Indigenous and Local Community representatives expressing the frustration of many Non-Government Organizations on progress to achieve the Global Biodiversity Framework at the June 2022 negotiations in Nairobi, Kenya.
Photo by IISD/ENB | Mike Muzurakis.

By Peter Bridgewater, Kim Friedman, Vera Agostini, Tundi Agardy, Salvatore Aricò, Frank Biermann, Kate Brown, Ian Cresswell, Erle C. Ellis, Pierre Failler, Rakhyun Kim, Christelle Pratt, Jake Rice, Vivienne Rivera, and Lida Teneva.

This Plain Language Summary is published ahead of the article discussed; check back soon for a link to the full paper.

We hear more and more about international meetings deliberating on existential crises facing humanity – changing climate, changing biodiversity, rising pollution. Yet these are not new issues, rather they have grown by stealth. Fifty years ago, the world’s leaders came together in Stockholm, Sweden, to discuss what was then already obvious; the global environment was deteriorating.  Each decade since there have been global meeting making calls for stronger action, especially on mitigating climate change and reducing nature (biodiversity) loss.  The major international treaty on nature is the Convention on Biological Diversity  with 193 governments as full members.  The convention has, since 2002, been attempting to reduce, even halt, biodiversity loss by setting global goals and targets.  But all attempts have met with failure.  Since 2020, the convention has been trying to negotiate a new Global Biodiversity Framework, enmeshing goals and targets that try to learn from previous failures.  Yet after four international meetings of specialists and negotiators, the framework has not been finalised – even though it is due for acceptance by the convention in December 2022. 
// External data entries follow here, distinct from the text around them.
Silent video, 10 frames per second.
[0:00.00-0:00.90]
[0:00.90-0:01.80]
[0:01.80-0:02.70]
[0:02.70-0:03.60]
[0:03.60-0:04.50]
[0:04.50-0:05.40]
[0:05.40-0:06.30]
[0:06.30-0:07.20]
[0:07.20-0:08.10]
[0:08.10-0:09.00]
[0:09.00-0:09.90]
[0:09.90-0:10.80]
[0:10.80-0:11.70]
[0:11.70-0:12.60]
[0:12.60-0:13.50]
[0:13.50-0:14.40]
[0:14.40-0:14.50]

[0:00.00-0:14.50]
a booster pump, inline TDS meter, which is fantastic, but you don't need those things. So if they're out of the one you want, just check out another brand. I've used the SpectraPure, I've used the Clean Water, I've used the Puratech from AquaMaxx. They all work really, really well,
There are many reasons for the lack of agreement, and we have identified six areas of action that can help undo the roadblocks. These are:

1) reframing the narrative of people’s relationship with the rest of nature;

2) going beyond a focus on endangered species and spaces;

3) supporting a diversity of top-down and bottom-up governance processes for people and biodiversity;

4) embracing new technologies to make and measure progress on the rate and direction of change for biodiversity;

5) linking business with biodiversity in a better way; and

6) leveraging the power of international agencies and programmes. 
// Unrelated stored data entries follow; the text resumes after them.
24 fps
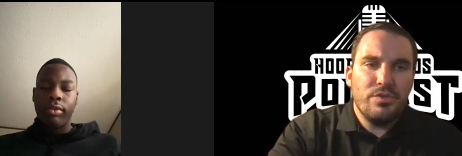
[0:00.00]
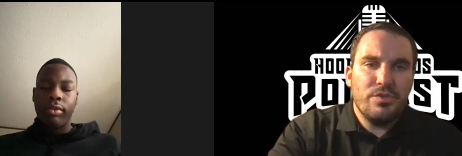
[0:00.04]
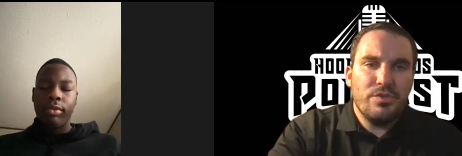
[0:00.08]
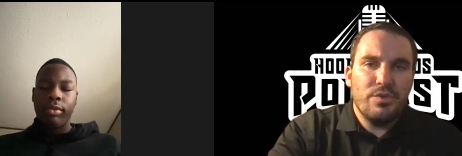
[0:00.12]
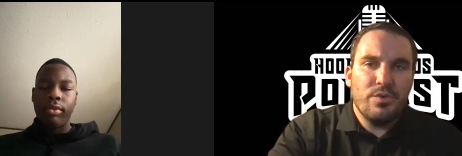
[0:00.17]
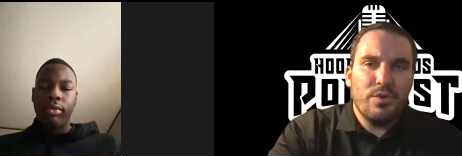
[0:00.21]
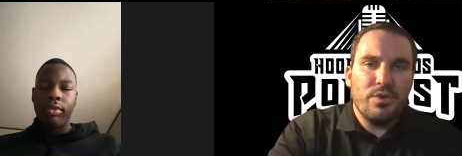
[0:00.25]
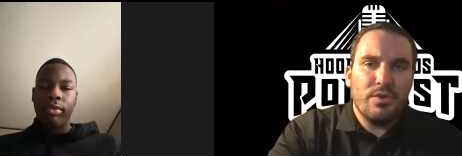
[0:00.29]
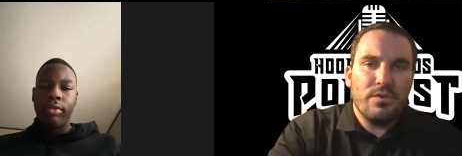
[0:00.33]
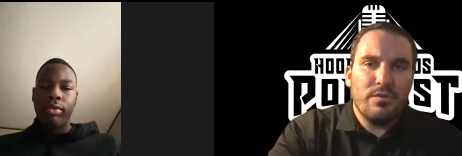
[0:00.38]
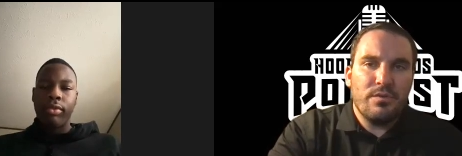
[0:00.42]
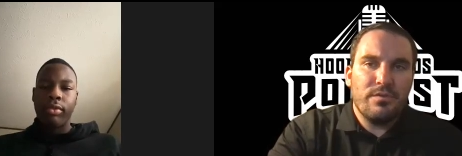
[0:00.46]
Speaker 1: do
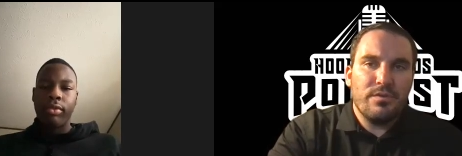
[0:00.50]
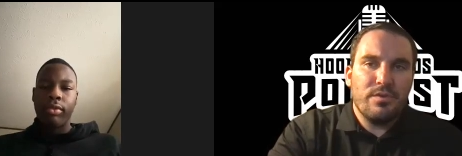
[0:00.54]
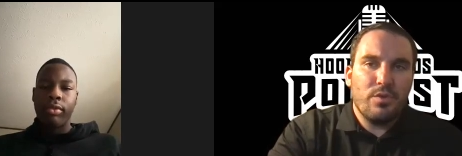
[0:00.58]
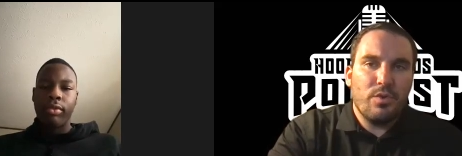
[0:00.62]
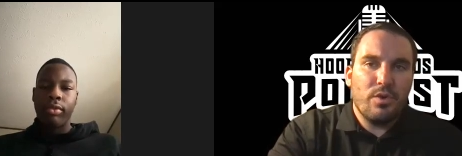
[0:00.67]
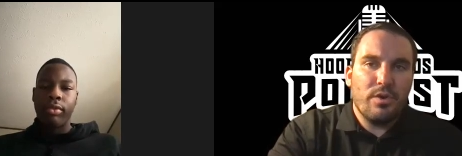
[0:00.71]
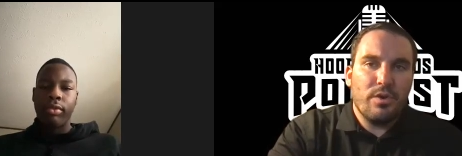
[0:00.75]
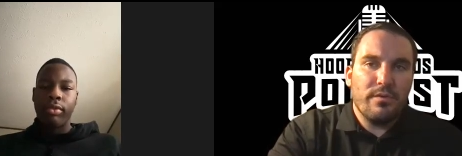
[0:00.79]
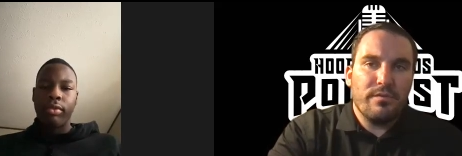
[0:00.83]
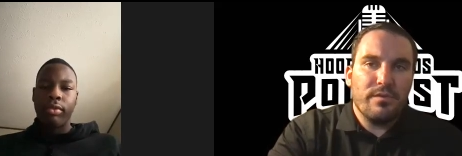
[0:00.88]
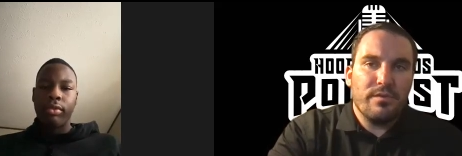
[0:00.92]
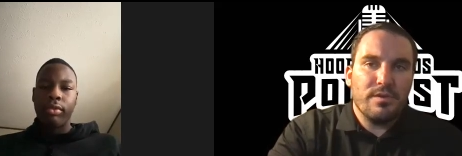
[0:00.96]
on the
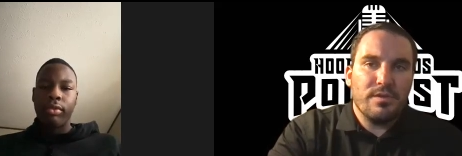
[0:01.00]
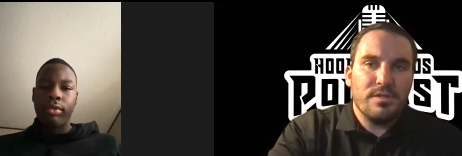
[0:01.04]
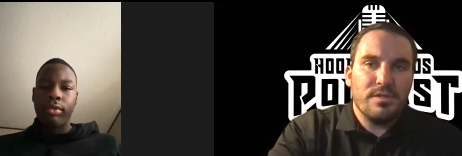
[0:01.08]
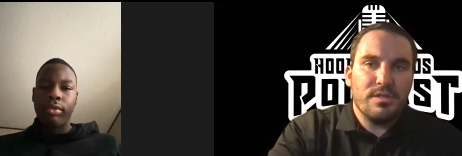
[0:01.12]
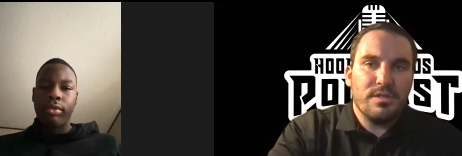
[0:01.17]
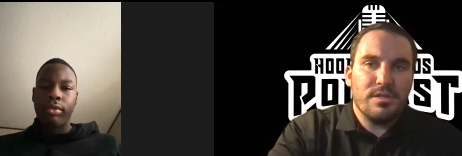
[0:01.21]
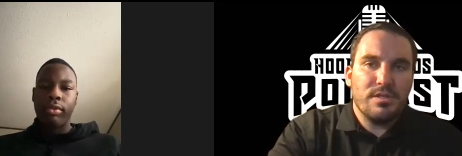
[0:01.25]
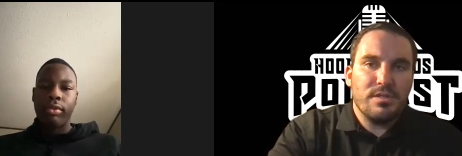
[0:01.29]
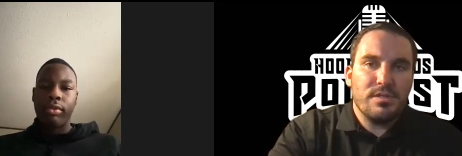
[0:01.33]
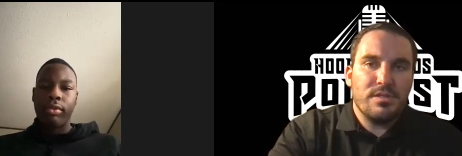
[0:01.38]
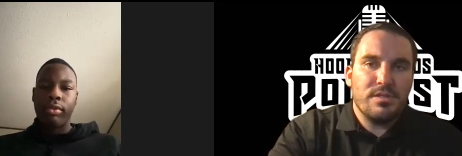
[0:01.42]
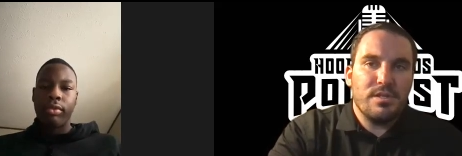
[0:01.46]
floor
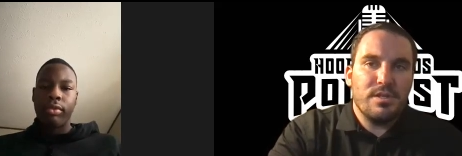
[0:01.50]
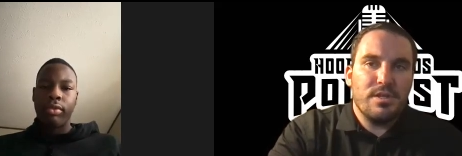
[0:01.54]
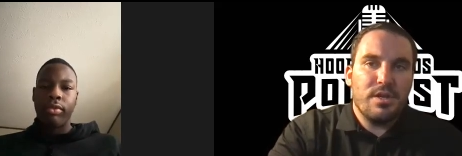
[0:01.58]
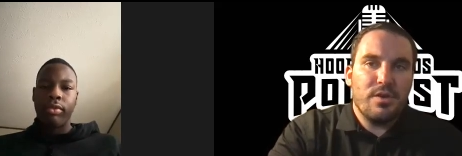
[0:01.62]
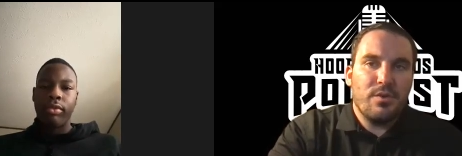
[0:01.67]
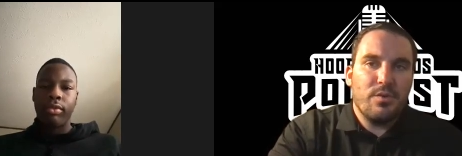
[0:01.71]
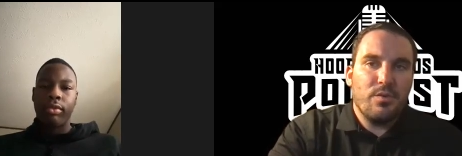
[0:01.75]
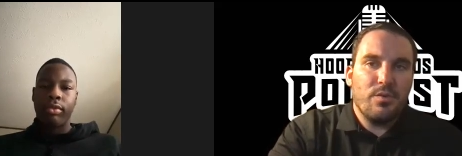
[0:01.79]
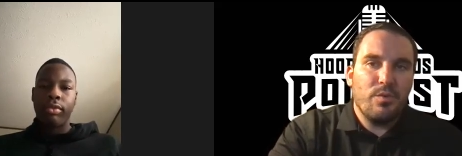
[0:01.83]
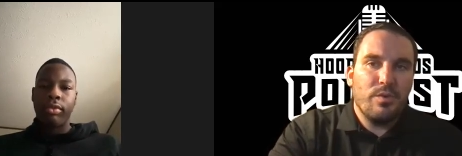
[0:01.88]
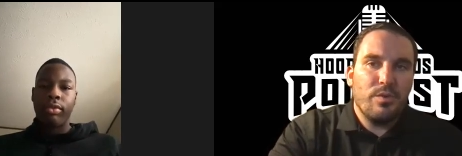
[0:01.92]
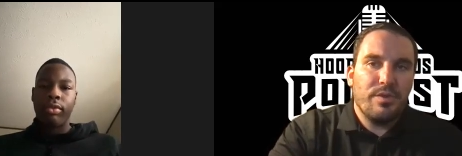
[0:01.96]
versus you
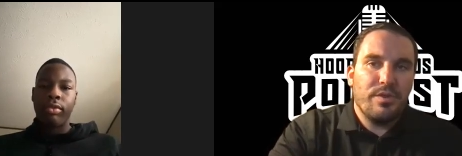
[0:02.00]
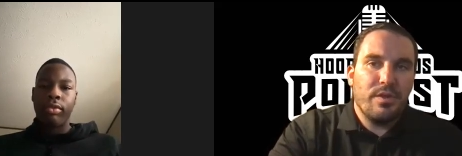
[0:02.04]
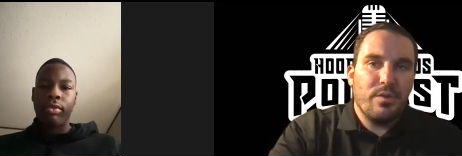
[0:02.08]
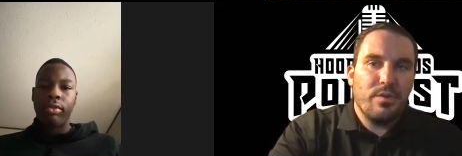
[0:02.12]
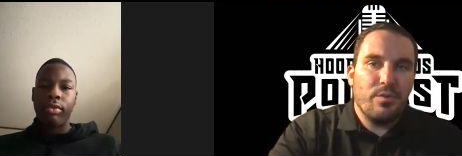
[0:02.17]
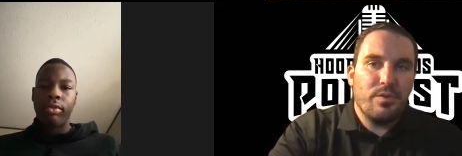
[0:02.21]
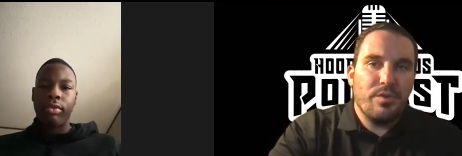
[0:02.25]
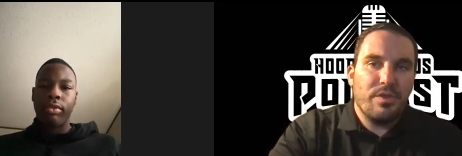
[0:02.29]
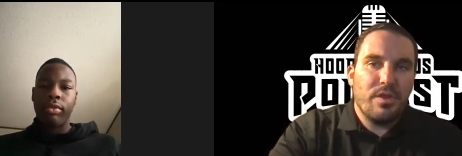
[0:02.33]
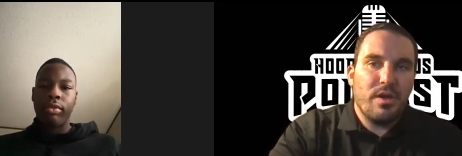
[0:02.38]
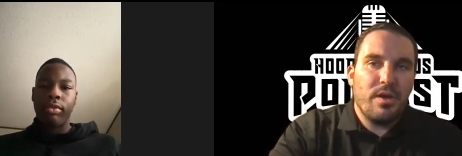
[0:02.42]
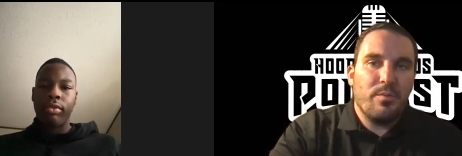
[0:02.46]
know with the,
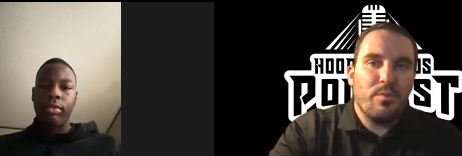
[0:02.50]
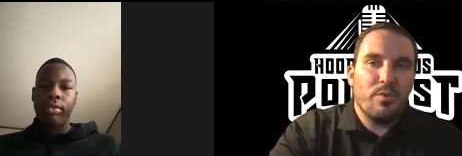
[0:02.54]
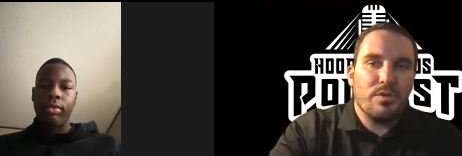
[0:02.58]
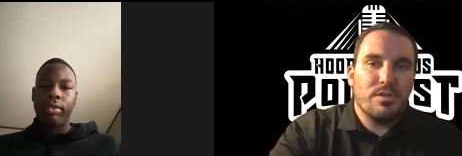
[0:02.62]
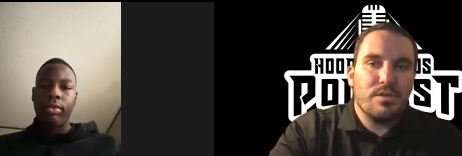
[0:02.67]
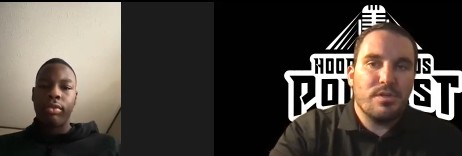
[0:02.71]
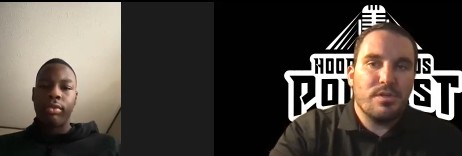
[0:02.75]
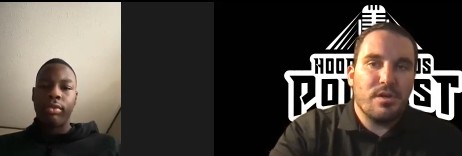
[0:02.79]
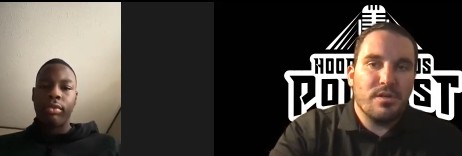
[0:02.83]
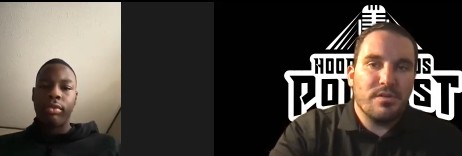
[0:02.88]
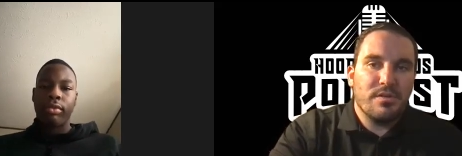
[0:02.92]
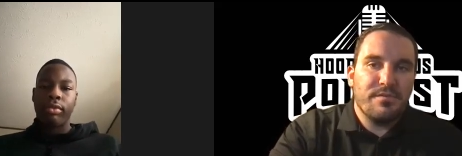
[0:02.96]
with upward
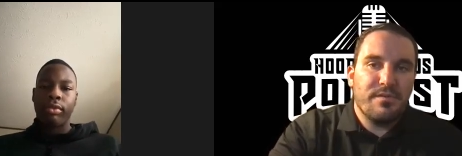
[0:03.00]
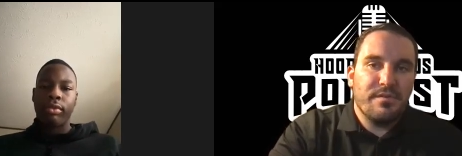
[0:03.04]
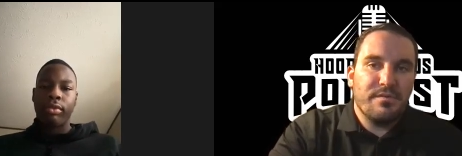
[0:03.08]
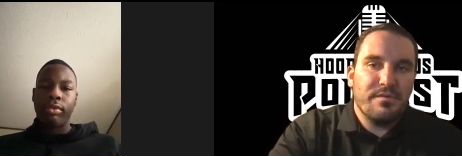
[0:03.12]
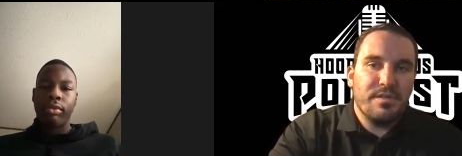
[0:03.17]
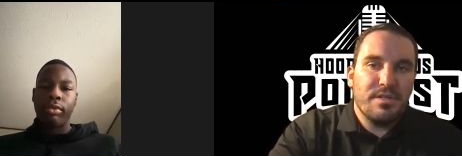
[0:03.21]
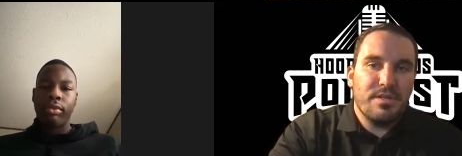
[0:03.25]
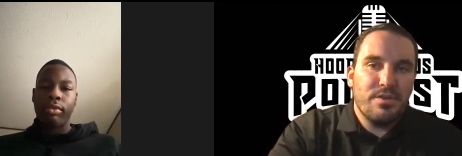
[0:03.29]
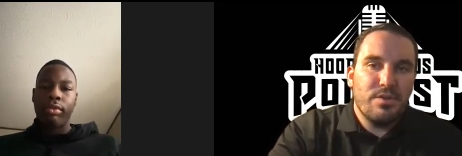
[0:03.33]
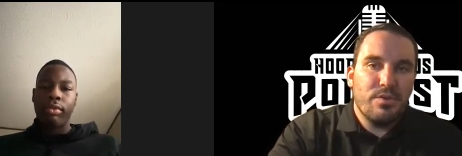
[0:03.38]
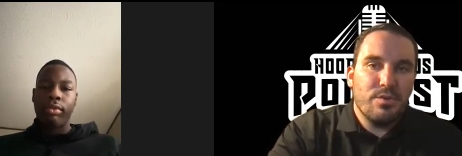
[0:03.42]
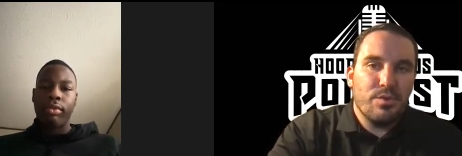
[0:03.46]
stars
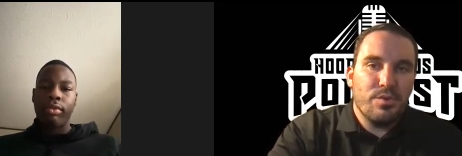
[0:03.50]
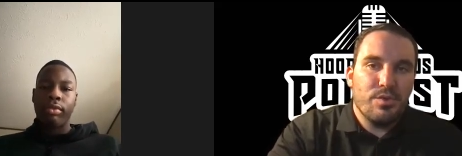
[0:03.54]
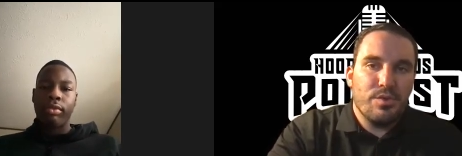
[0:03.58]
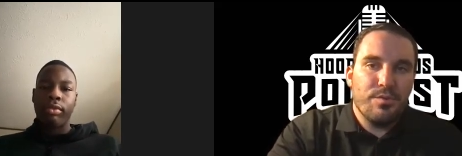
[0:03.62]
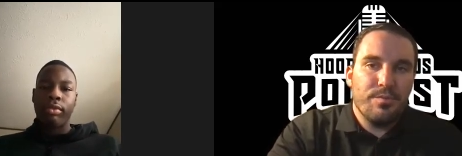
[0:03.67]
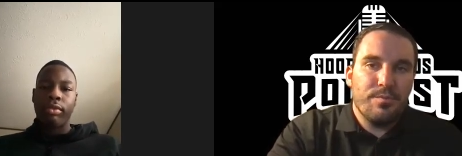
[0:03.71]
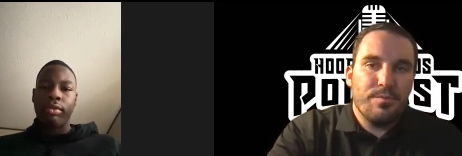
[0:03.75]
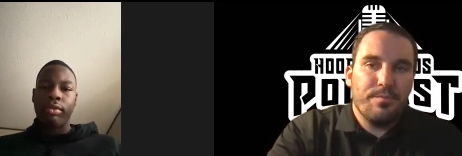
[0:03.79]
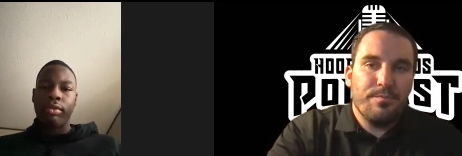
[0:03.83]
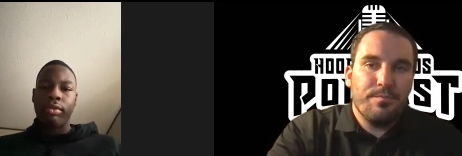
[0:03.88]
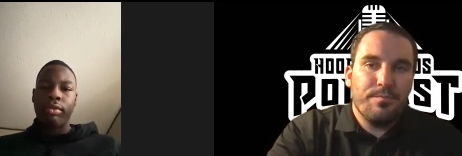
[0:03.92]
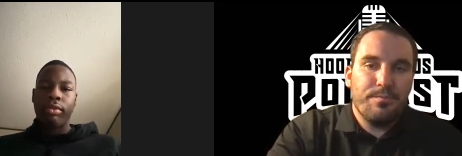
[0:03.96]
15u group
While each of the areas of action are separate and important, they are also linked in various ways meaning all six areas need simultaneous attention and integration in the framework. We hope these ideas are food for thought for the negotiators entering the final straight for the convention’s key meeting in December 2022, as well as the readership of People and Nature more widely. A successful framework for nature is vital not just for the convention’s future, but, linked with successful climate actions, is crucial to making the earth a safer place for people and the rest of nature in the coming decades, centuries, and millennia.